The Nation.



Mark Penn Must Go

This article appeared in the April 28, 2008 edition of The Nation.

April 9, 2008

Last year an article by Ari Berman in these pages exhaustively detailed how Burson-Marsteller, the PR giant run by Hillary Clinton's chief campaign strategist, Mark Penn, helped corporations quash union-organizing drives and represented seedy operators like Big Tobacco (see "Hillary Inc.," June 4). Even though that article prompted union leaders and others to protest Clinton's Penn connection, Penn did not shut down Burson's unionbusting division or take a formal leave from the company. This raised questions about how Clinton could support workers yet have as her leading strategist a man whose PR firm not only has a long history of being an unsavory corporate shill but gave most of its 2006 political contributions to Republicans and has close ties to GOP operatives.

Now Penn has stepped down as Clinton's chief strategist in the wake of press reports that he has been working with the Colombian government, a $300,000-a-year client of Burson, to push for a free-trade deal with a country that does not protect trade unionists from death squads (at least 700 have been murdered since 2001, eleven in the past month alone). Penn not only tried to help the Colombian government win passage of a bill that Clinton opposes; he sat idly by as Burson and its GOP-friendly subsidiaries represented the likes of notorious mercenary contractor Blackwater and troubled mortgage lender Countrywide Financial.
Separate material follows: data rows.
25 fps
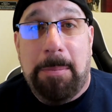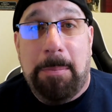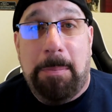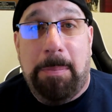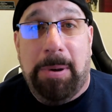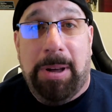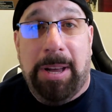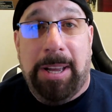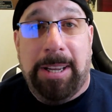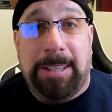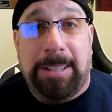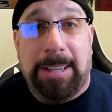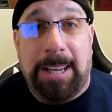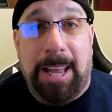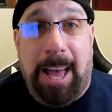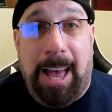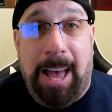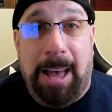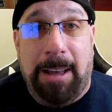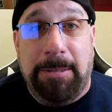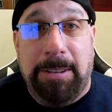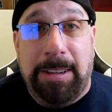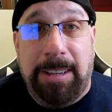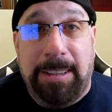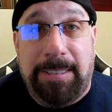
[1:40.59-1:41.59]
But
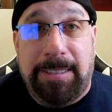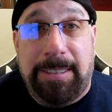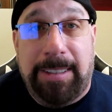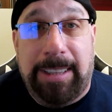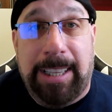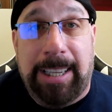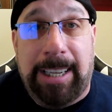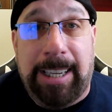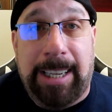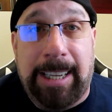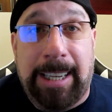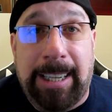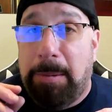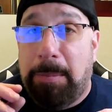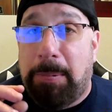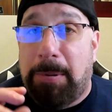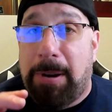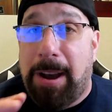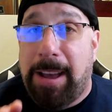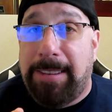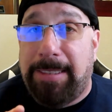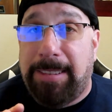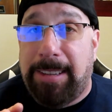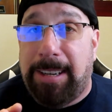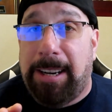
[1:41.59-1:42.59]
obviously, the
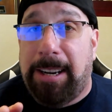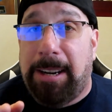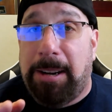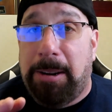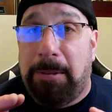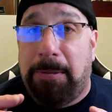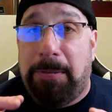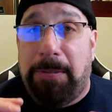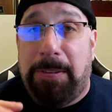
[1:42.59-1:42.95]
president of the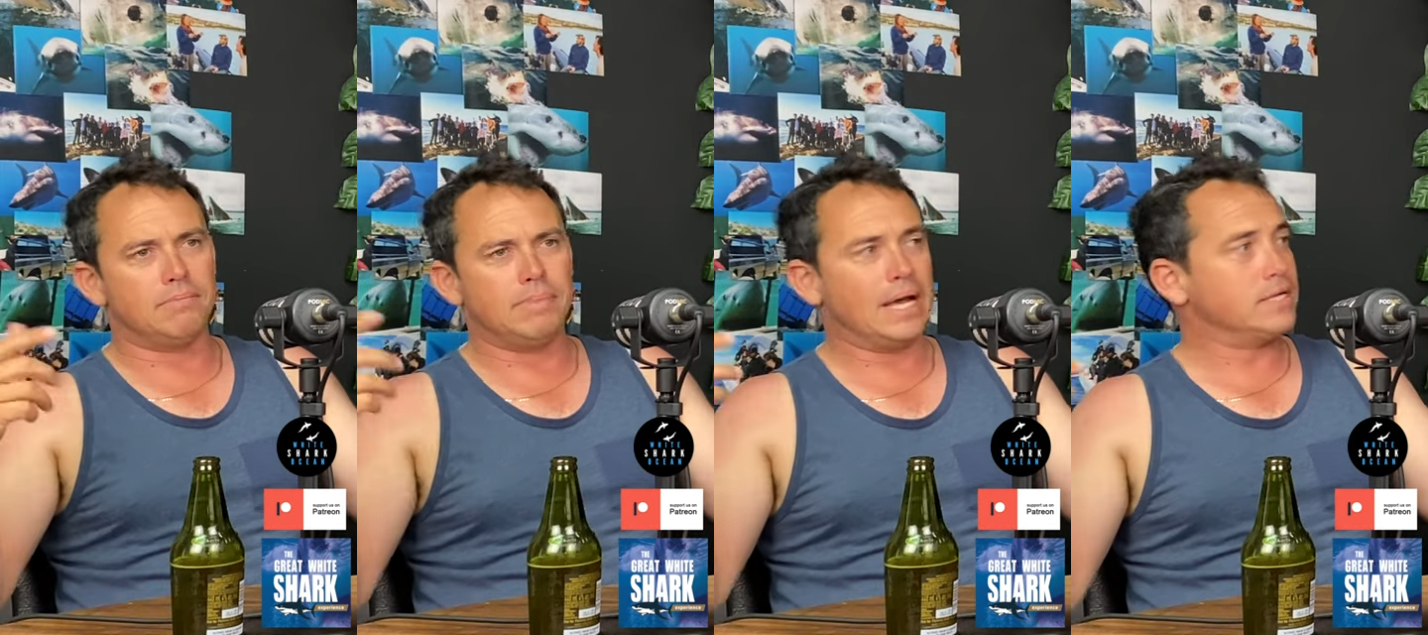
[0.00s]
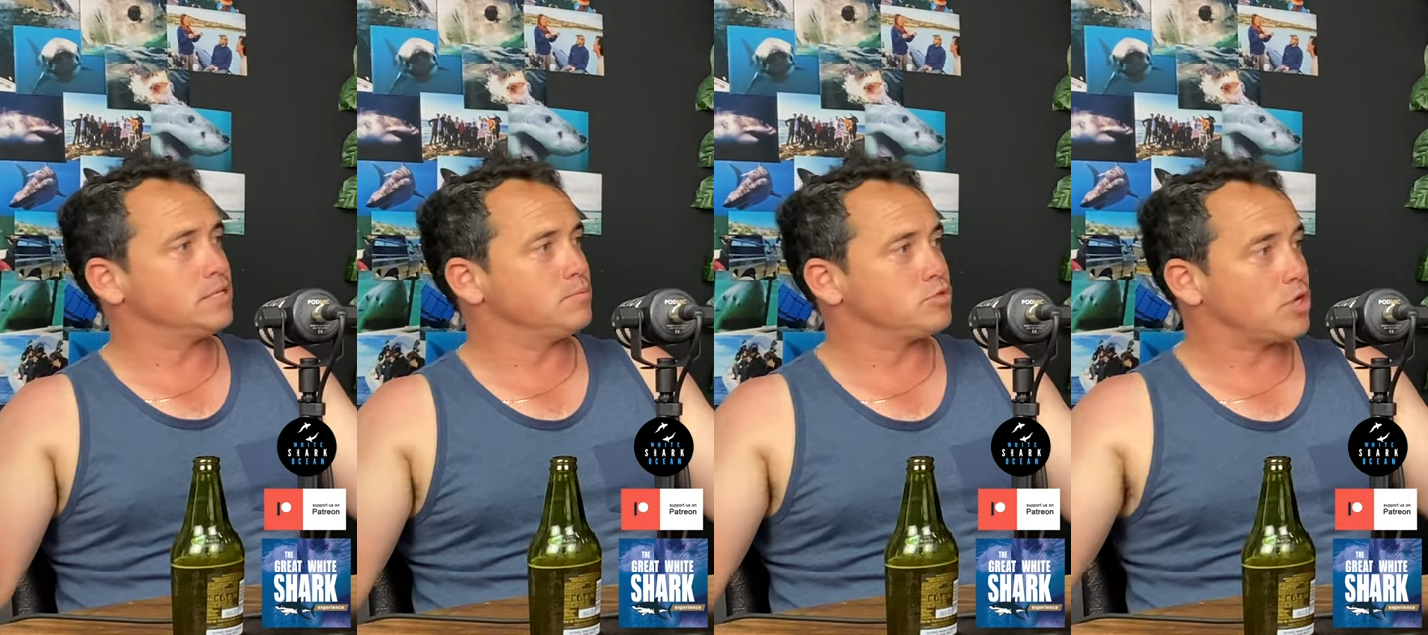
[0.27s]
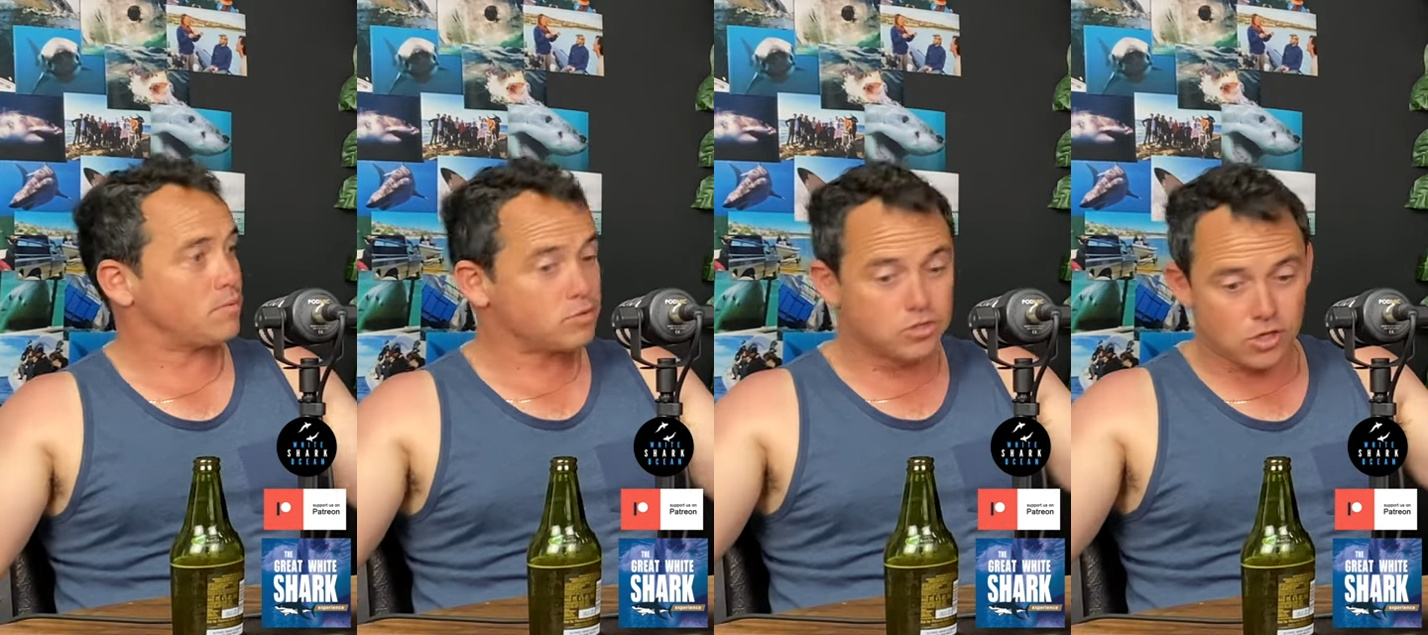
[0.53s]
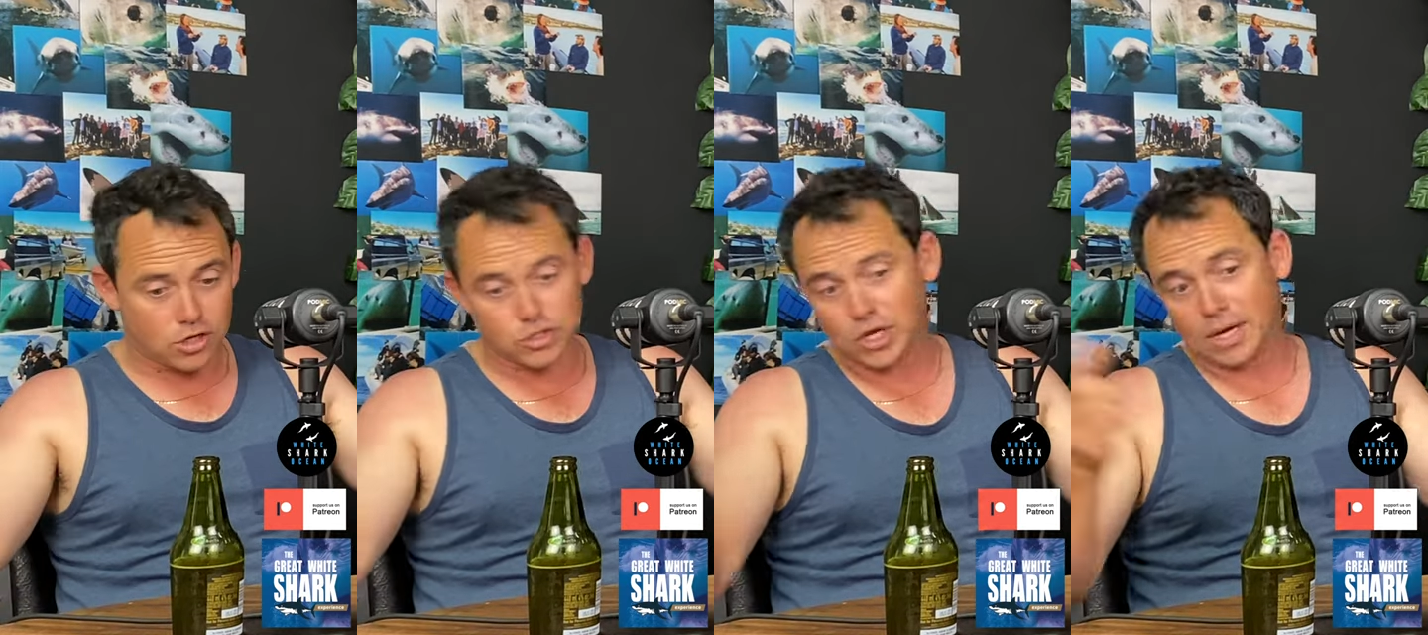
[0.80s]
black tip sharks
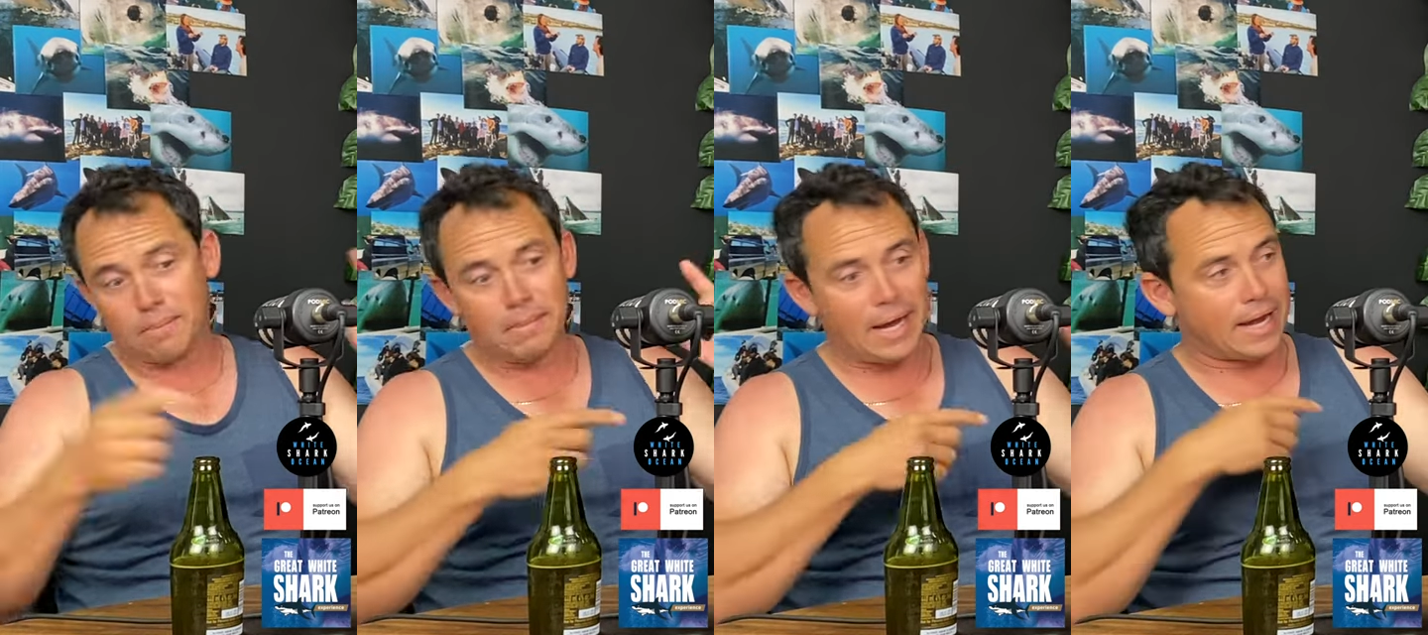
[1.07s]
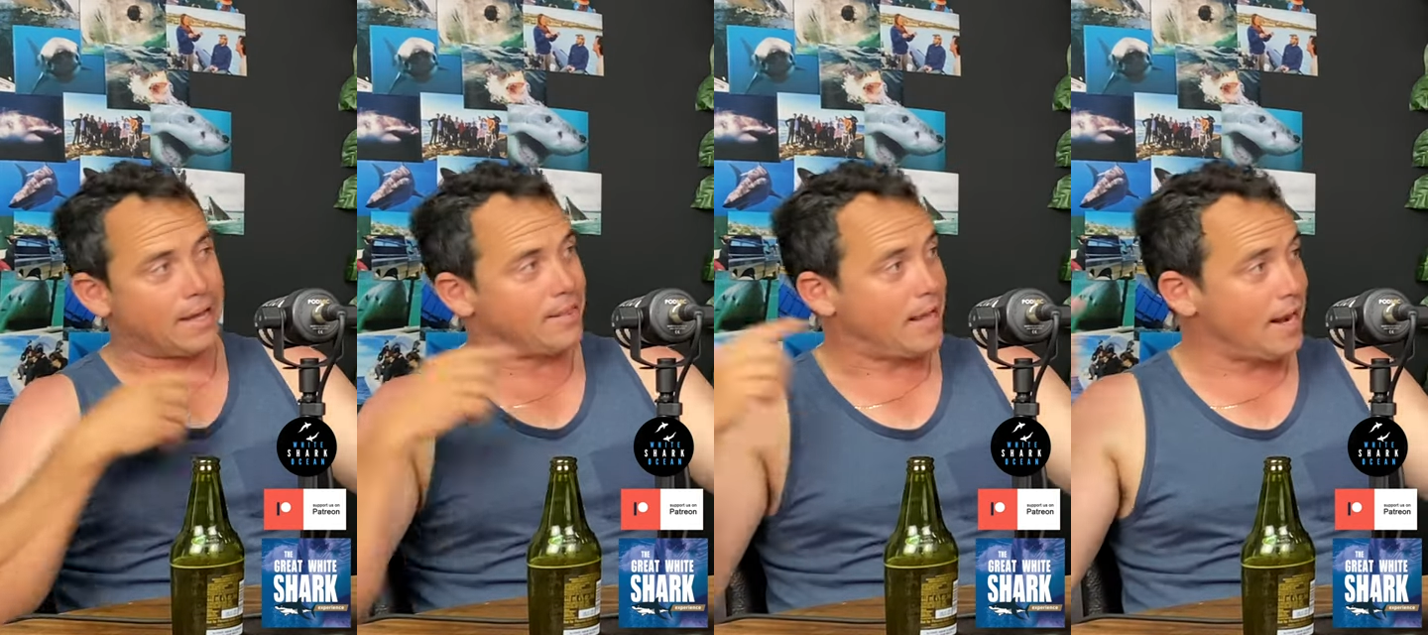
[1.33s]
start to come back and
Penn's demotion is long overdue, yet he continues to poll for Clinton and help plot strategy. He even reassured colleagues at Burson that "I'll continue to play a role advising Senator Clinton and former President Clinton as well as the rest of the leadership of the campaign." The Clinton campaign must affirm its commitment to workers' rights and fair-trade agreements by firing Penn, cleanly. His meeting with the Colombian Ambassador was not just an "error of judgment," as Penn now says. His affiliation with Clinton illustrates the conflict-of-interest nexus of political campaigns, corporate money and DC lobbying, which must be broken. Penn personifies the coziness with Big Business, the poll-obsessed approach to politics and the arrogant spin that have turned many Democrats and progressives away from the Clintons.